Work Days & Citizen Science
Thousand Acre Swamp Work Day, Penfield
Sat., April 11, 9:30 am-12 pm
Help with our spring clean-up of one of Monroe County's largest wetland systems and assist with preparations for our new butterfly meadow. Activities may include moderate trail work and boardwalk repair, trail map sign installation, and clearing vegetation to make way for new butterfly habitat.
Chaumont Barrens Work Day
Sat., April 25, 9:30 am-12 pm
As we prepare for an upcoming project to remove buckthorn and other invasive species from rare alvar meadows, we’ll ask our volunteers to assist in determining priority areas for treatment. We will search for and flag meadows that contain rare wildflowers and other native plant species, and that are being threatened by the encroachment of invasive brush.
Hemlock Wooly Adelgid Blitz, Elmira
Tues., May 5, 10 am-2 pm
Help protect the beautiful hemlock stands of the Southern Tier and Finger Lakes regions. The Nature Conservancy and Tanglewood Nature Center need your help to survey hemlock trees for a destructive invasive pest, Hemlock Woolly Adelgid (HWA), before it spreads. With guidance from Cornell University entomology experts we will canvas the Frenchman’s Bluff and Tanglewood Nature Center forests in search of HWA. You’ll first learn to identify Hemlock trees and signs of HWA. Teams will then scout for the forest pest across different areas. Please come prepared to hike off trail in uneven terrain.
Eldridge Wilderness Work Day, Ithaca
Sat., May 16, 9:30 am-12 pm
Perched high on Ithaca’s South Hill, the 87-acre Eldridge Wilderness is a mosaic of different plant communities. Help get this South Hill gem ready for the busy summer season. We’ll be fixing drainage issues, removing branches and trees from the trail, and repairing interpretive signs.
El Dorado Work Day
Sat., May 30, 9:30 am – 12 pm
The waves and currents of Lake Ontario bring with them the debris of surrounding cities. Help us clean up El Dorado’s beautiful beaches and shoreline, improving the visitor experience and habitat for amphibians and migrating birds.

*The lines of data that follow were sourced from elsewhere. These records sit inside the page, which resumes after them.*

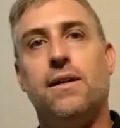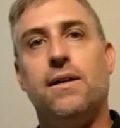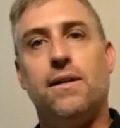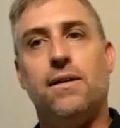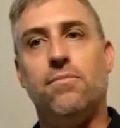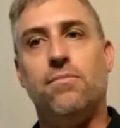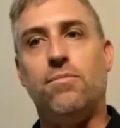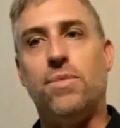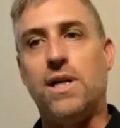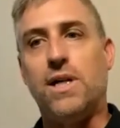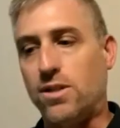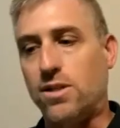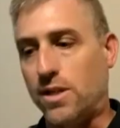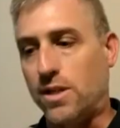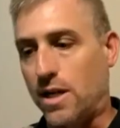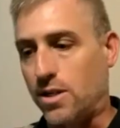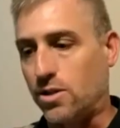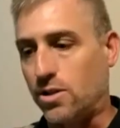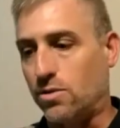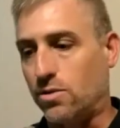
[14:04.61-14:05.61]
being
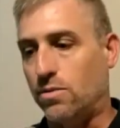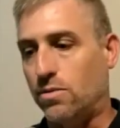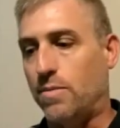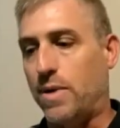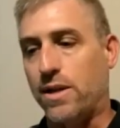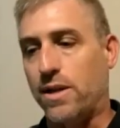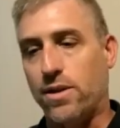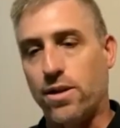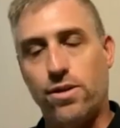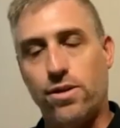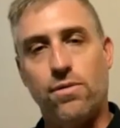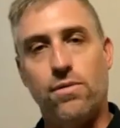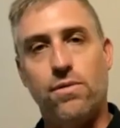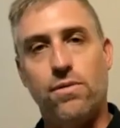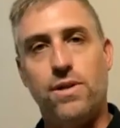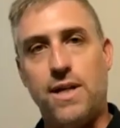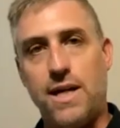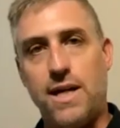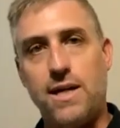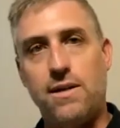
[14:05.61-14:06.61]
sexual by the third
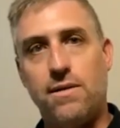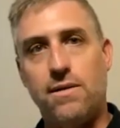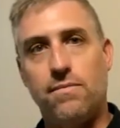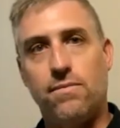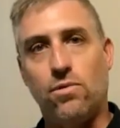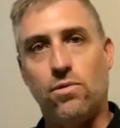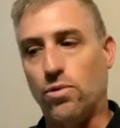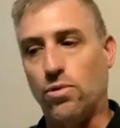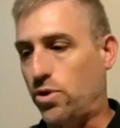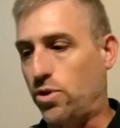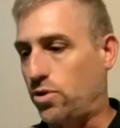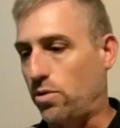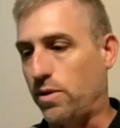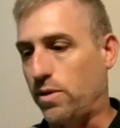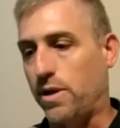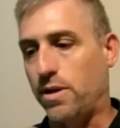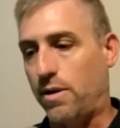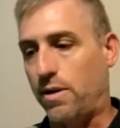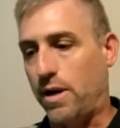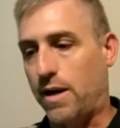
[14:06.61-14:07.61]
date or
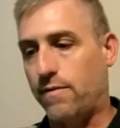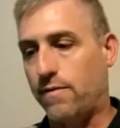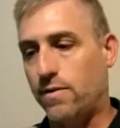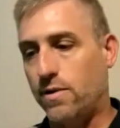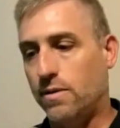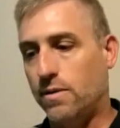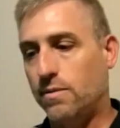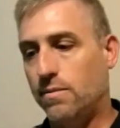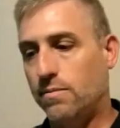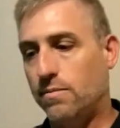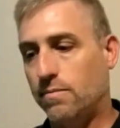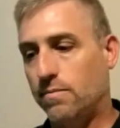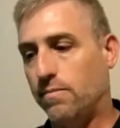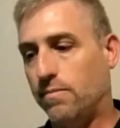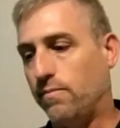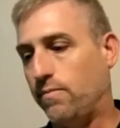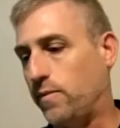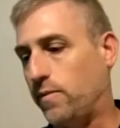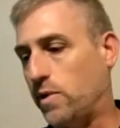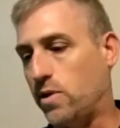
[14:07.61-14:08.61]
shortly thereafter,
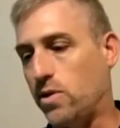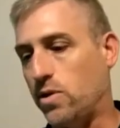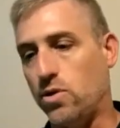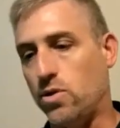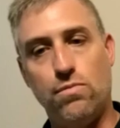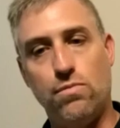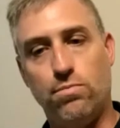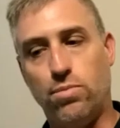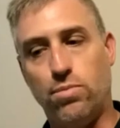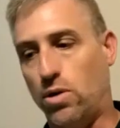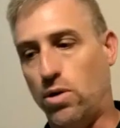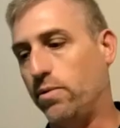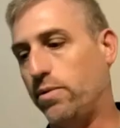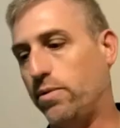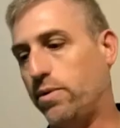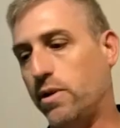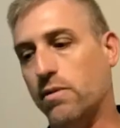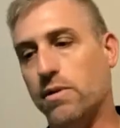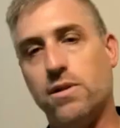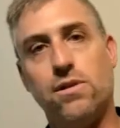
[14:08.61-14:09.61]
you bolt.
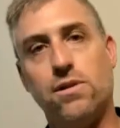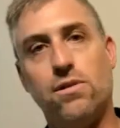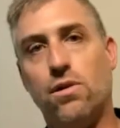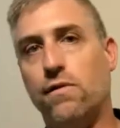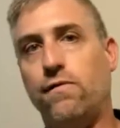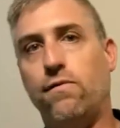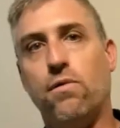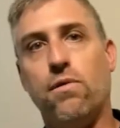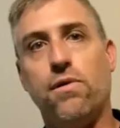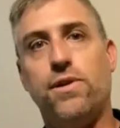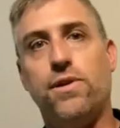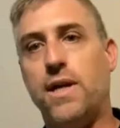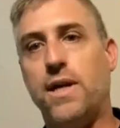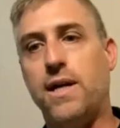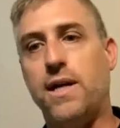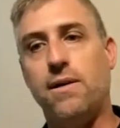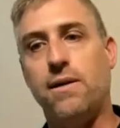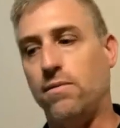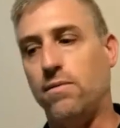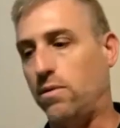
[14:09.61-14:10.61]
There is no fourth
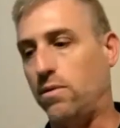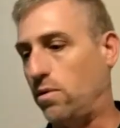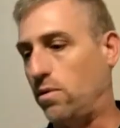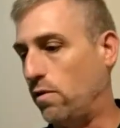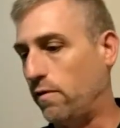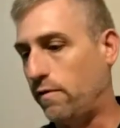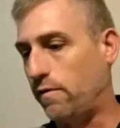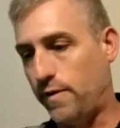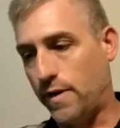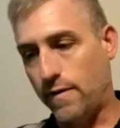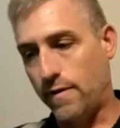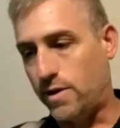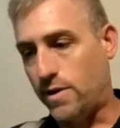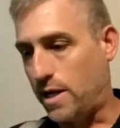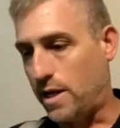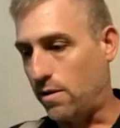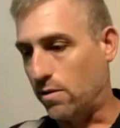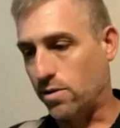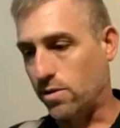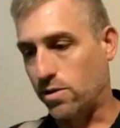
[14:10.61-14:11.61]
date, no fifth
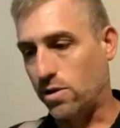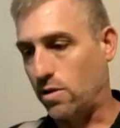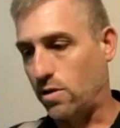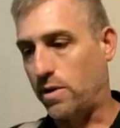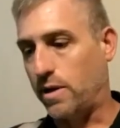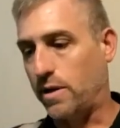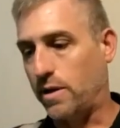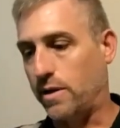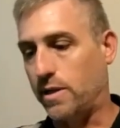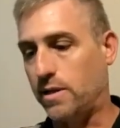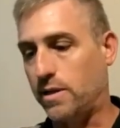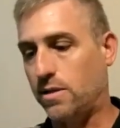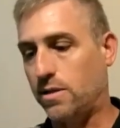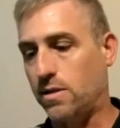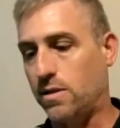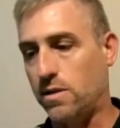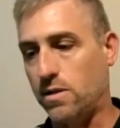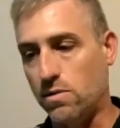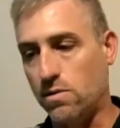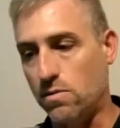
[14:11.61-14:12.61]
date, or so on. It's
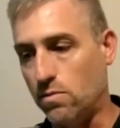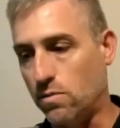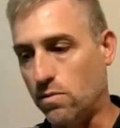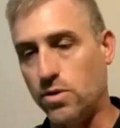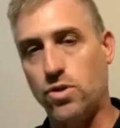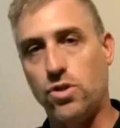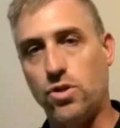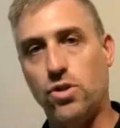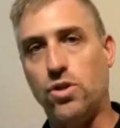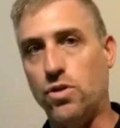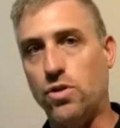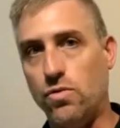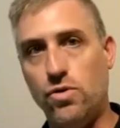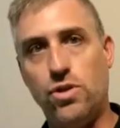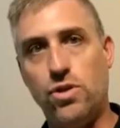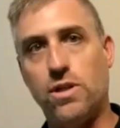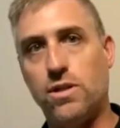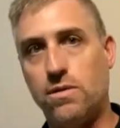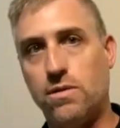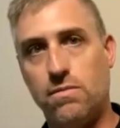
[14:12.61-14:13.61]
you you
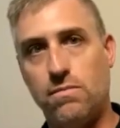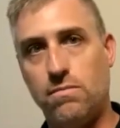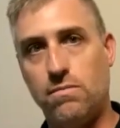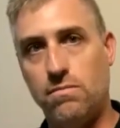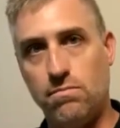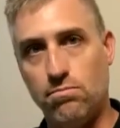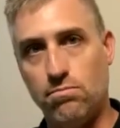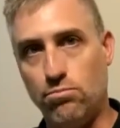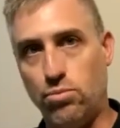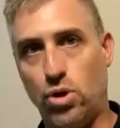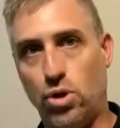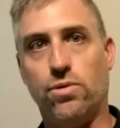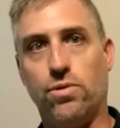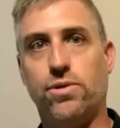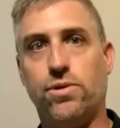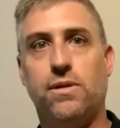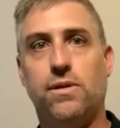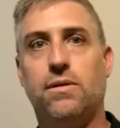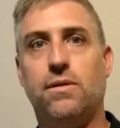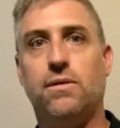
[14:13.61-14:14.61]
just bolt.
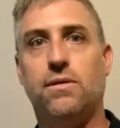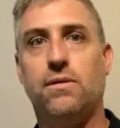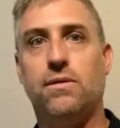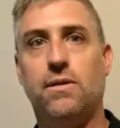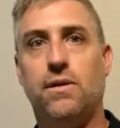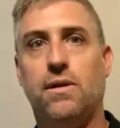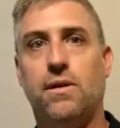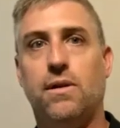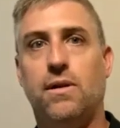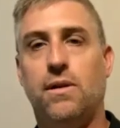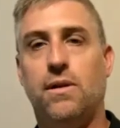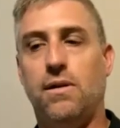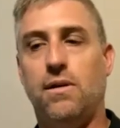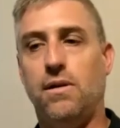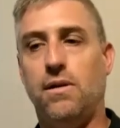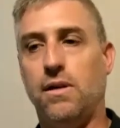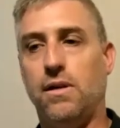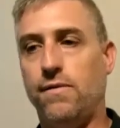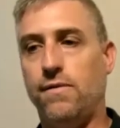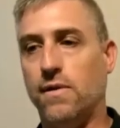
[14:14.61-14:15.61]

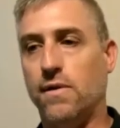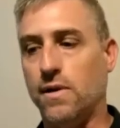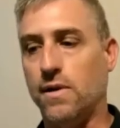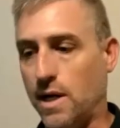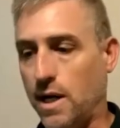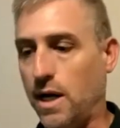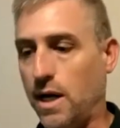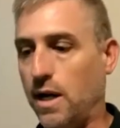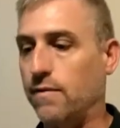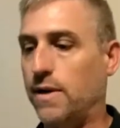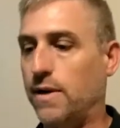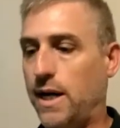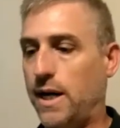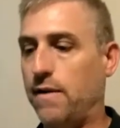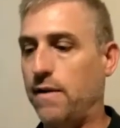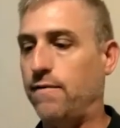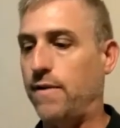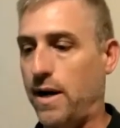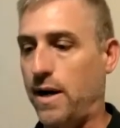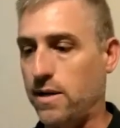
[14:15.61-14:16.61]
And if you're a guy of high
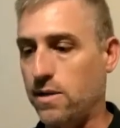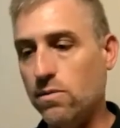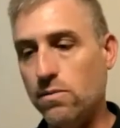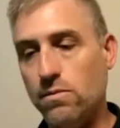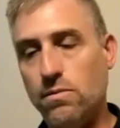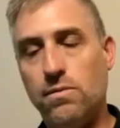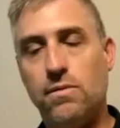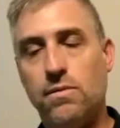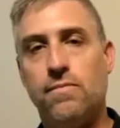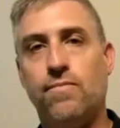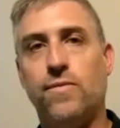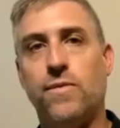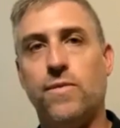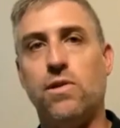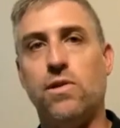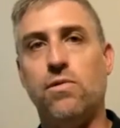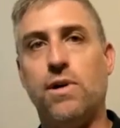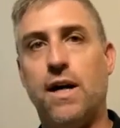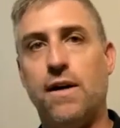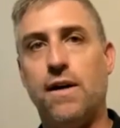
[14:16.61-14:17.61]
value,
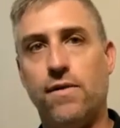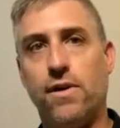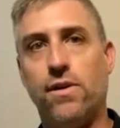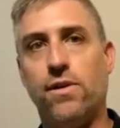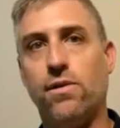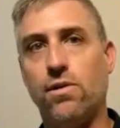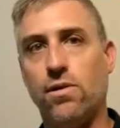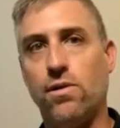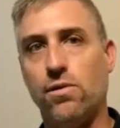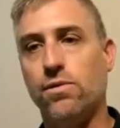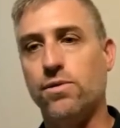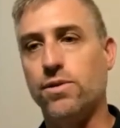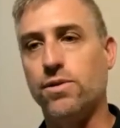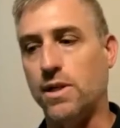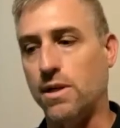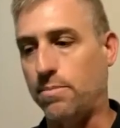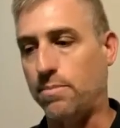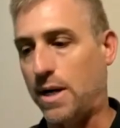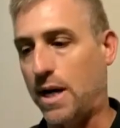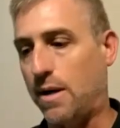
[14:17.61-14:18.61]
you have other girls in
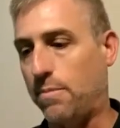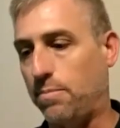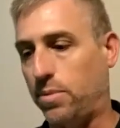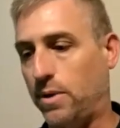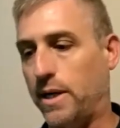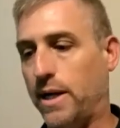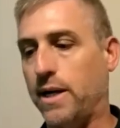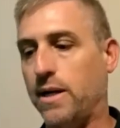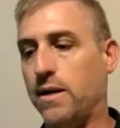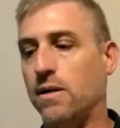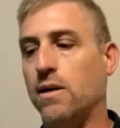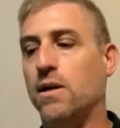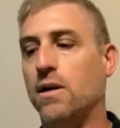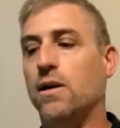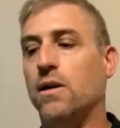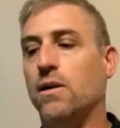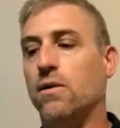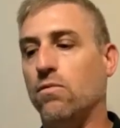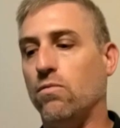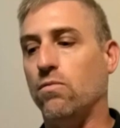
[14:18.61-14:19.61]
the pipeline
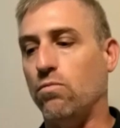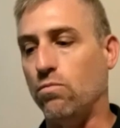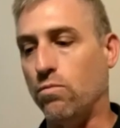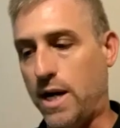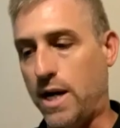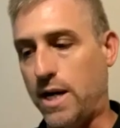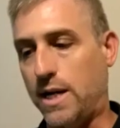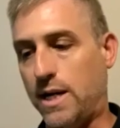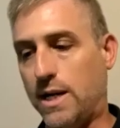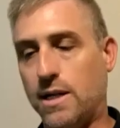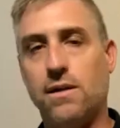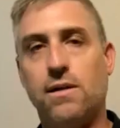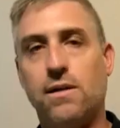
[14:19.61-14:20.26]
waiting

Blue Lupine Restoration, Rome
Wed., June 10, 9:30 am-12 pm
The blue lupine planting at Rome Sand Plains is an annual event to help restore an important part of the Rome Sand Plains, and a vital food source for the frosted elfin butterfly. In the fall our volunteers collect lupine seeds from those that we've planted in previous years, and they spend the winter sprouting in a nursery. Help us plant these seedlings and lend a hand to a threatened butterfly!
French Creek Work Day
Sat. June 13, 9:30 am-12 pm
Not only is French Creek the most biologically diverse aquatic system in the Northeast, but it also contains five times more species than the average New York stream! Help us fixing a large boardwalk section near the preserve’s entrance so that more people can enjoy this remarkable place.
Water Chestnut Pull
Sat., July 11, 8:30-11 am
Invasive species are a leading cause of environmental and economic damage. They significantly reduce the quality of native habitats, impede recreational uses of our waterways and interfere with terrestrial ecosystems. This session is two parts – an introduction to five common invasive species along with the skills to monitor your favorite water body or landscape followed by an optional two-hour canoe and/or kayak the Salmon River Estuary to hand pull invasive plant Water Chestnut. Part two requires that you bring your own canoe or kayak and safety equipment.